▸ Instructions to follow
The task calls for an exact retyping of the lines from the one holding "(138.97 s to 139.97 s)" through the end of the listing, with pictures omitted and nothing added.

▸ Provided records
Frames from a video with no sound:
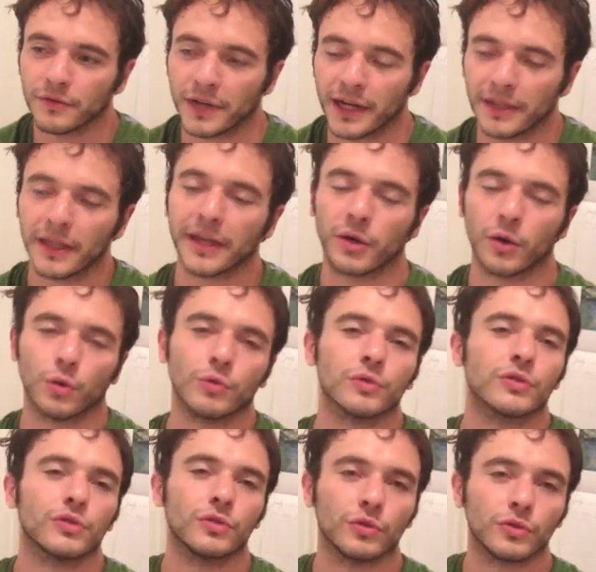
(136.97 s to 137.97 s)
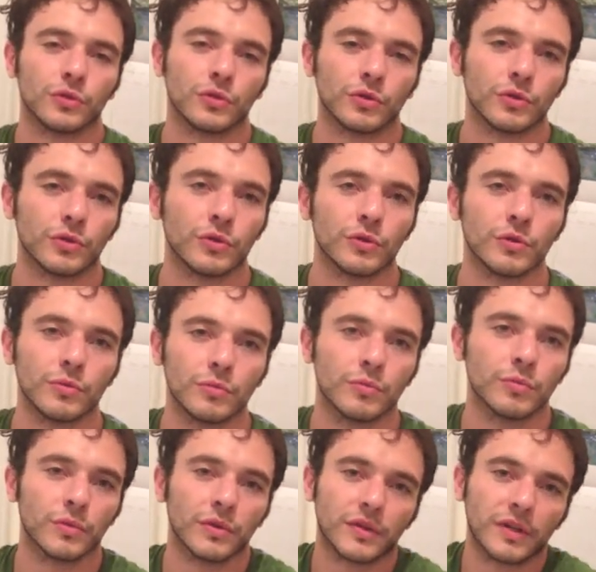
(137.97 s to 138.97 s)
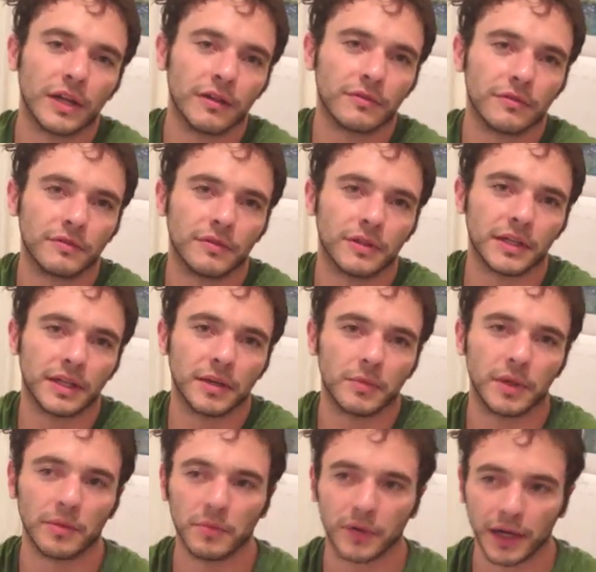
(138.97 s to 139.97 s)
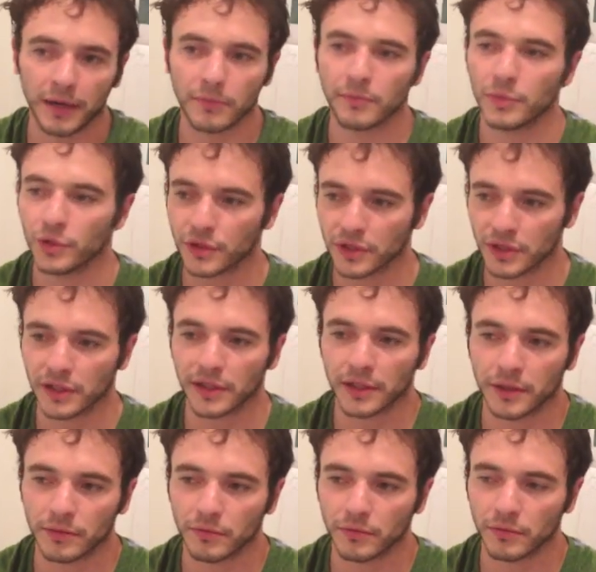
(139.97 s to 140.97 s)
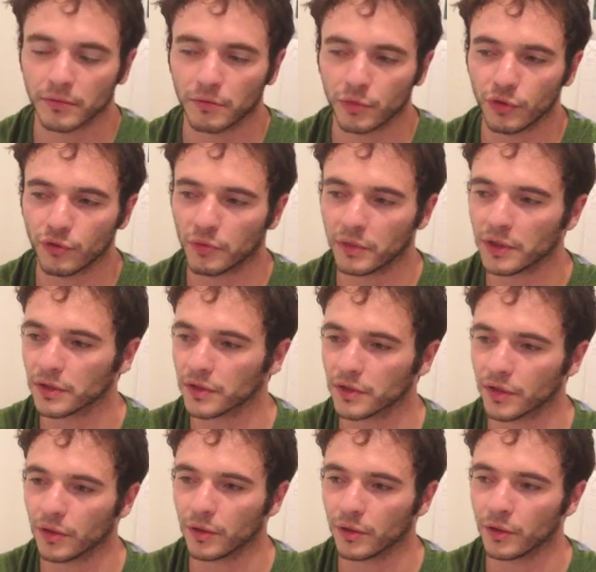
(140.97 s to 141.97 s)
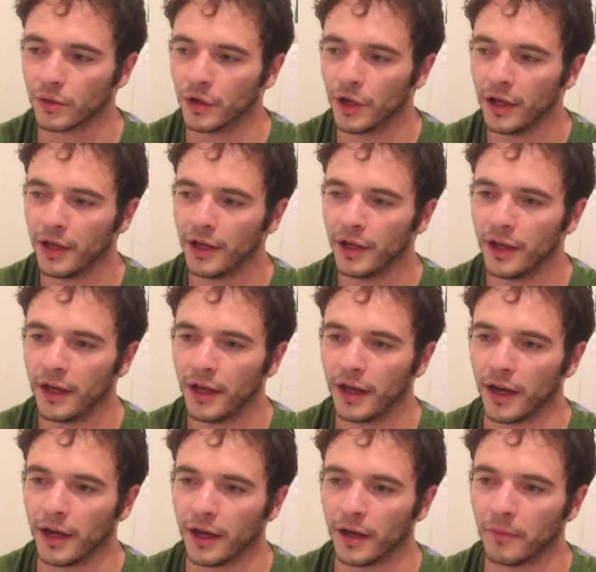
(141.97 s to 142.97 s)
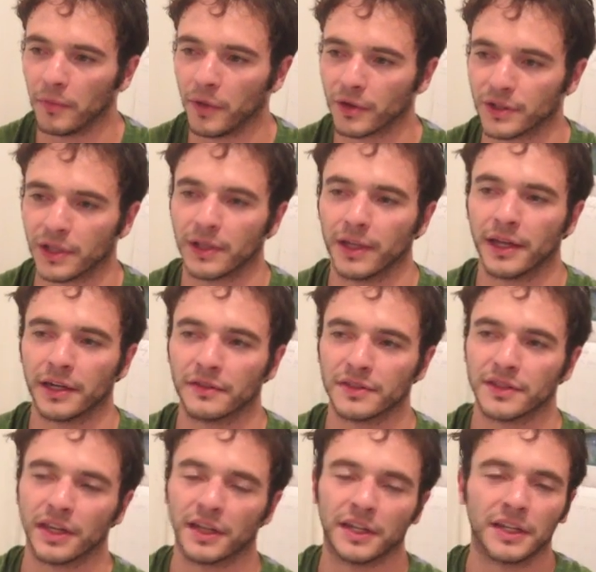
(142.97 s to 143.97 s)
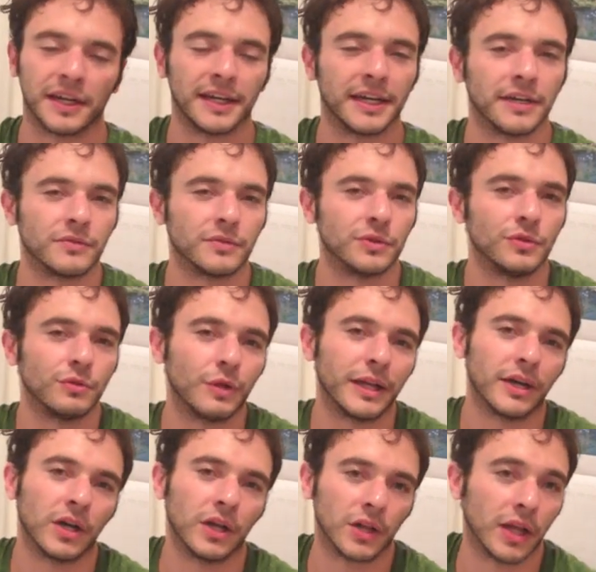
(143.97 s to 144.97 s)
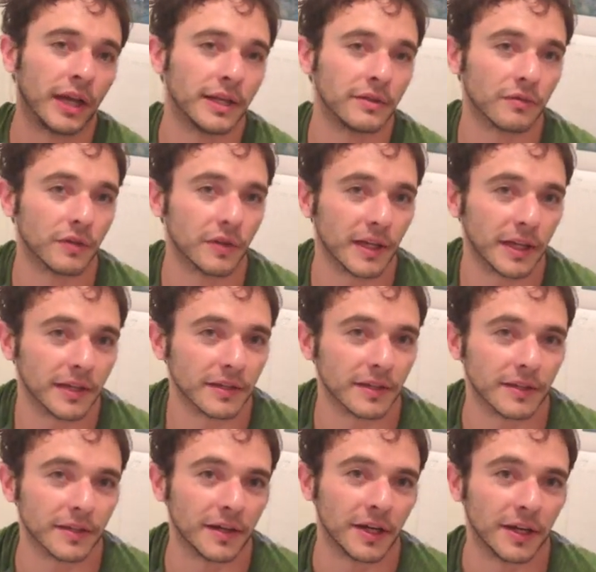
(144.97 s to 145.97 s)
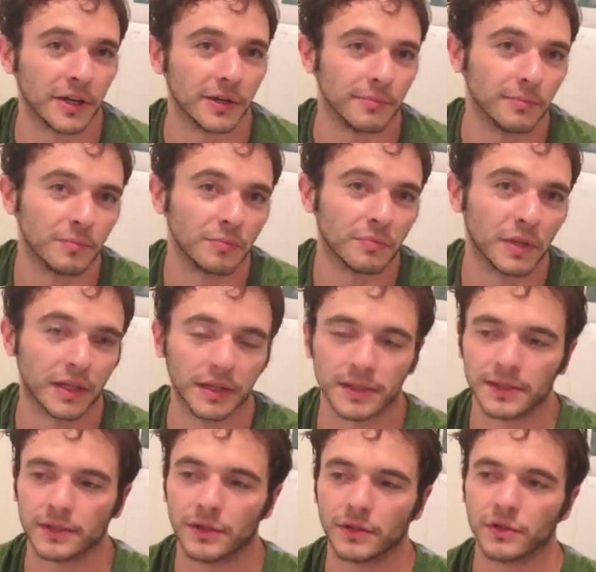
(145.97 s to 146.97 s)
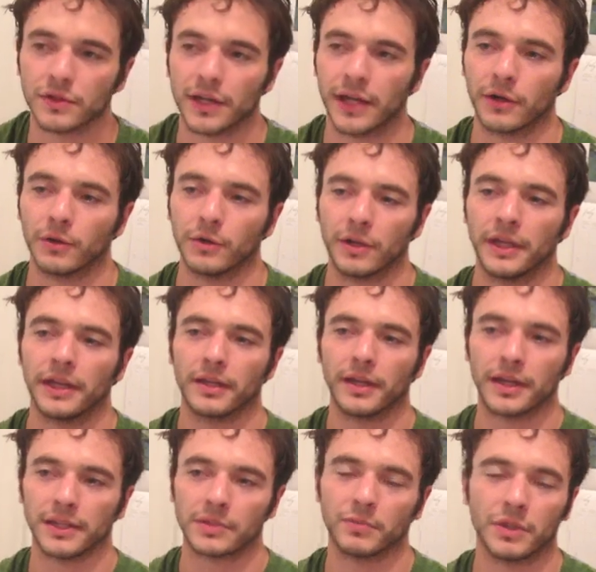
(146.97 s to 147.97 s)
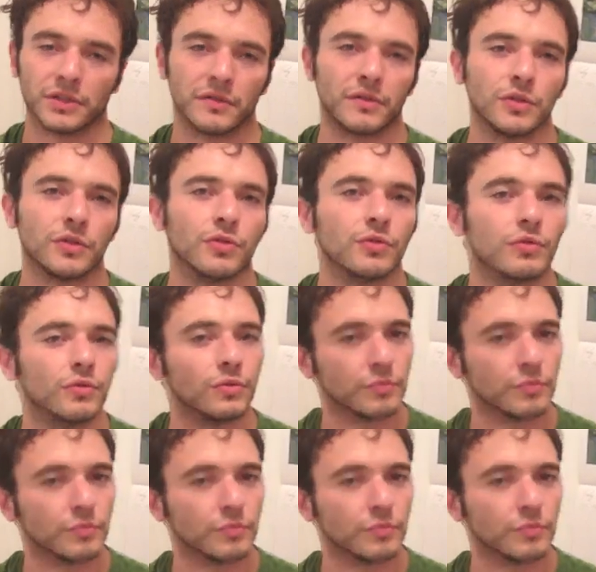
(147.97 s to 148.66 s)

I like old school stuff and hip hop music and movement, so there's a lot of studying I have to do like online for that because I don't like as much of the new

▸ Response for this exercise
(138.97 s to 139.97 s)
(139.97 s to 140.97 s)
(140.97 s to 141.97 s)
(141.97 s to 142.97 s)
(142.97 s to 143.97 s)
(143.97 s to 144.97 s)
(144.97 s to 145.97 s)
(145.97 s to 146.97 s)
(146.97 s to 147.97 s)
(147.97 s to 148.66 s)

I like old school stuff and hip hop music and movement, so there's a lot of studying I have to do like online for that because I don't like as much of the new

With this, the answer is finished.